Microsoft targets Apple fans

Microsoft is introducing a slew of consumer-oriented products aimed at Mac users, including updated e-mail software that lets user synch up with their Palm Pilot and a new browser with special auction-related features.

The company also plans to release a new consumer version of Word for the Mac in August. Word 98 for the iMac, which will cost $99 (£60) after a rebate, will include 5,000 pieces of clip art, 100 greeting card templates, and it come with greeting card paper in the box, allowing people to create their own cards.
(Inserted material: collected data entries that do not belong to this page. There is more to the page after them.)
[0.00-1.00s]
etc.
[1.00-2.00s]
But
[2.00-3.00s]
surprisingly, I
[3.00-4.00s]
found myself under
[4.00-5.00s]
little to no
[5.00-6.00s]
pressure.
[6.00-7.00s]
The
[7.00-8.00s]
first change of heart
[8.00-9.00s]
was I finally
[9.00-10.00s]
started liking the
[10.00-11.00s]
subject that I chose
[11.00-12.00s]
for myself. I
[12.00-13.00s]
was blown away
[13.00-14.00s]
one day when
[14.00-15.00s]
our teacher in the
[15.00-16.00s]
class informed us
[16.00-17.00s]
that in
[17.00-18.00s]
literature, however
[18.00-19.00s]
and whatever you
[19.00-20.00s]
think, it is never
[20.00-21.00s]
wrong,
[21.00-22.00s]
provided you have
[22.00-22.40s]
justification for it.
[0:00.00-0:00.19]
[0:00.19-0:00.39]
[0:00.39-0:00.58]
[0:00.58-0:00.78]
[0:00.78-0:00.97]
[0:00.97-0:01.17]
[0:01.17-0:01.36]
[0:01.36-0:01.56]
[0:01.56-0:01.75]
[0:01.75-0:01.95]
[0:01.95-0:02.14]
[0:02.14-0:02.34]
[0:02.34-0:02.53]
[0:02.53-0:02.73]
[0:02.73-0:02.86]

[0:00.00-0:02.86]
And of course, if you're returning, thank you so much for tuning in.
Microsoft unveiled features of Outlook Express 5.0 for the Mac, which will ship in the autumn. The messaging software will be easier to upgrade, contain integration with Hotmail, and let users synchronize their mail with their Palm Pilot. The software also will allow users to drag and drop attachments into their messages.

In addition, the new OE will have an improved, and less restrictive, junk mail filter. The new filter will move any message deemed junk mail to a separate folder so people can choose whether they want to throw it out. They also can change the filters sensitivity to junk mail by sliding an icon across a panel to make it extremely sensitive or not sensitive at all.

The company has come under fire for its filter in OE for Windows, which sometimes threw out messages deemed junk mail by the company's set of algorithms. Blue Mountain Arts Inc. sued the company for filtering its e-greetings into the trash, and a judge forced Microsoft to change its software.

In addition to OE and Word, Microsoft also plans to introduce IE 5.0 for the Mac in the fall. As it often does, Microsoft is releasing only a few details of the upcoming product. The new IE will have a feature geared toward auction users that will let people track their products. When activated, the feature will automatically notify users when they're outbid and when the auction is ending. The software also can grab the auction page and store a local copy for later reference. "We want to make the experience with OE the same simple, out-of-the-box experience you have with the iMac," Dick Craddock, manager of Microsoft's Macintosh Internet products unit, said.